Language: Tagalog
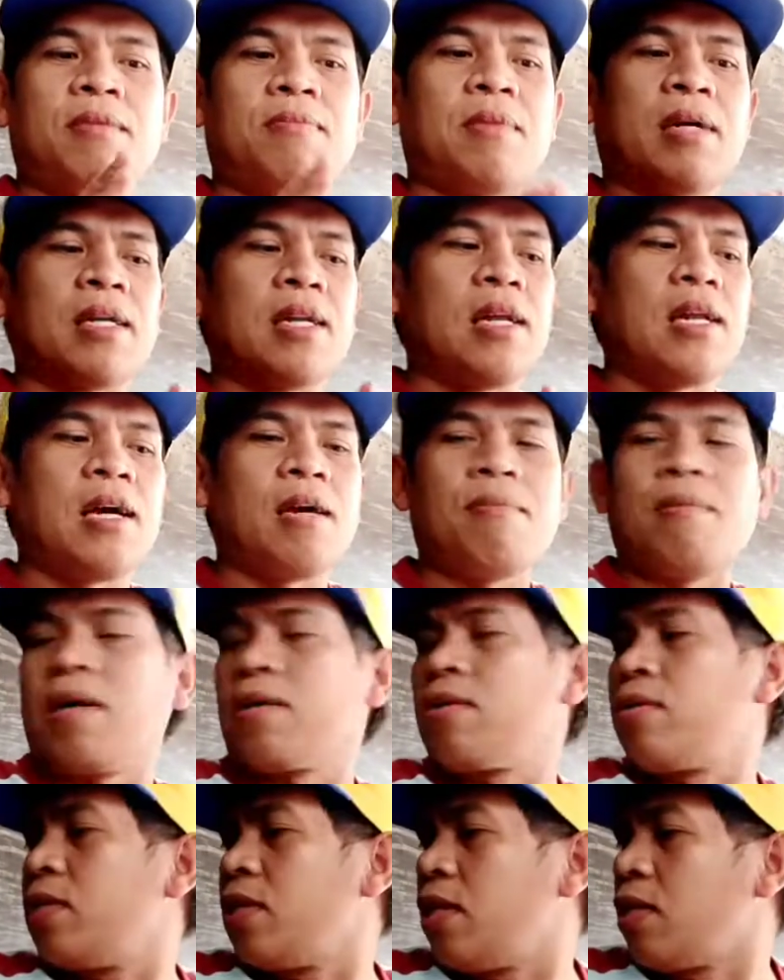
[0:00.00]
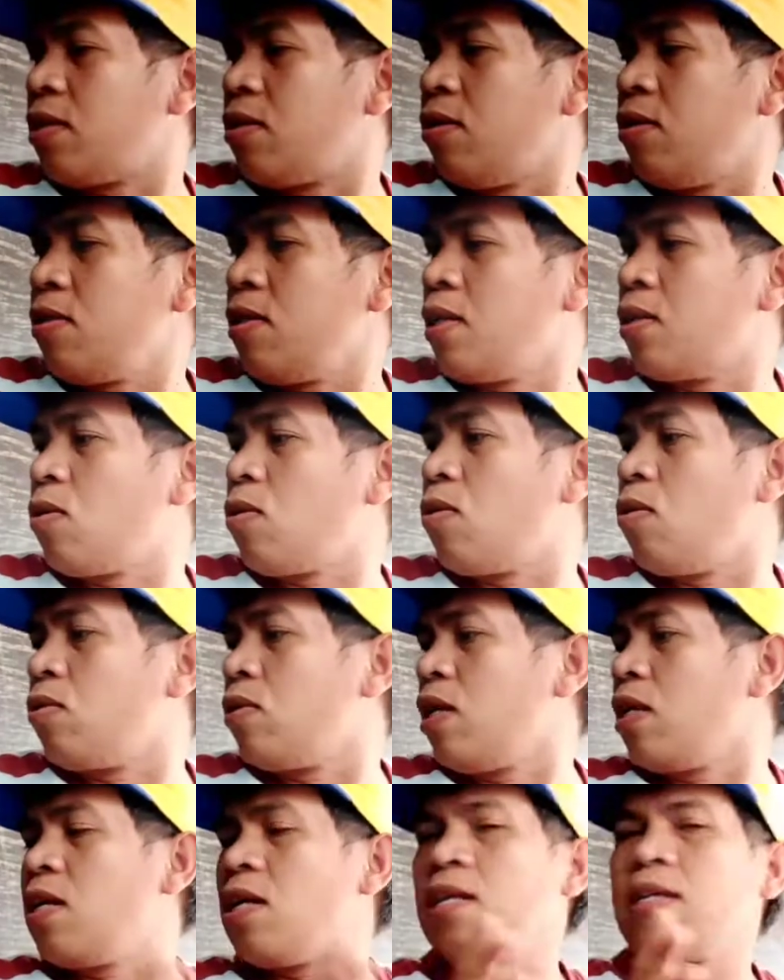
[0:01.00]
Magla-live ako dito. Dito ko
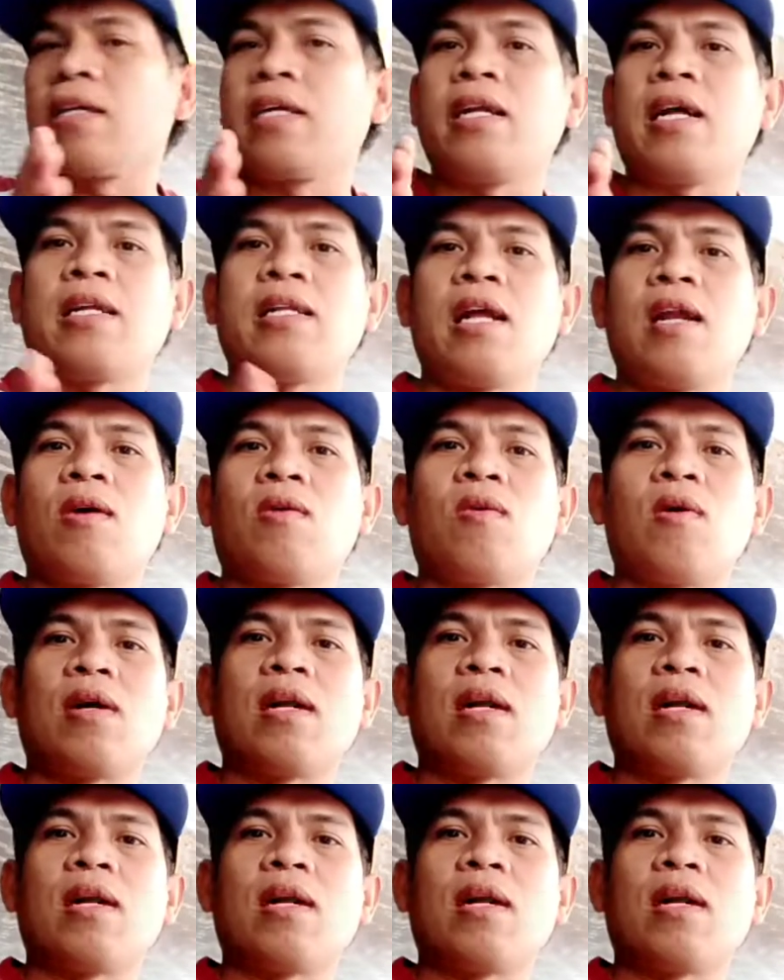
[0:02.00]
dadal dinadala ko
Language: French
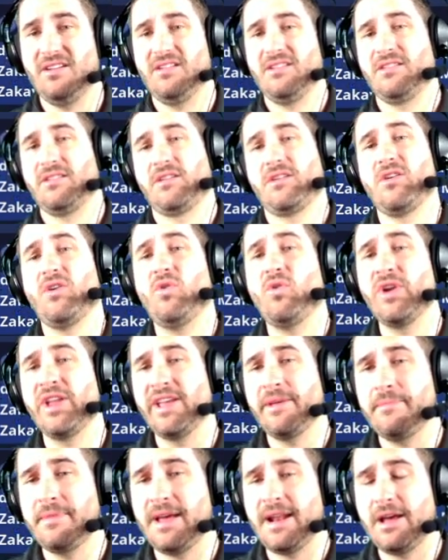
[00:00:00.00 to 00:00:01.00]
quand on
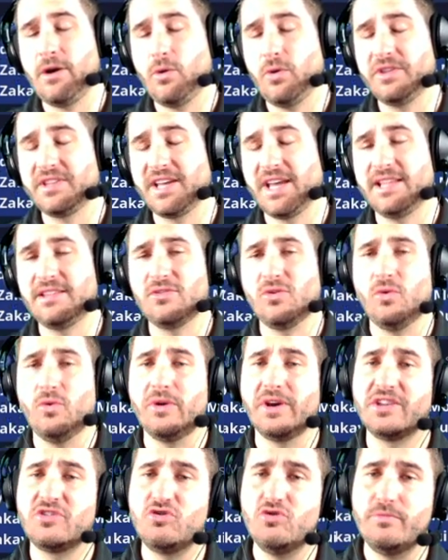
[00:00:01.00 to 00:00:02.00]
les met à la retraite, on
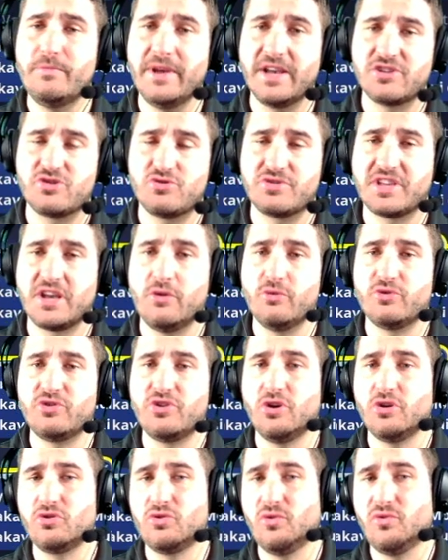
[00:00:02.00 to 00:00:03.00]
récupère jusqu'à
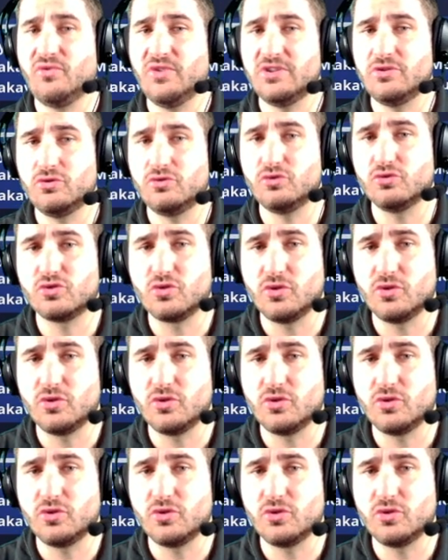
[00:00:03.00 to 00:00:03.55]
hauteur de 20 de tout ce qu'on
────
▸ WORK TASK
When you output the entries, keep each line exactly as it is and leave out any pictures.

▸ ANSWER BOX
Language: Tagalog
[0:00.00]
[0:01.00]
Magla-live ako dito. Dito ko
[0:02.00]
dadal dinadala ko
Language: French
[00:00:00.00 to 00:00:01.00]
quand on
[00:00:01.00 to 00:00:02.00]
les met à la retraite, on
[00:00:02.00 to 00:00:03.00]
récupère jusqu'à
[00:00:03.00 to 00:00:03.55]
hauteur de 20 de tout ce qu'on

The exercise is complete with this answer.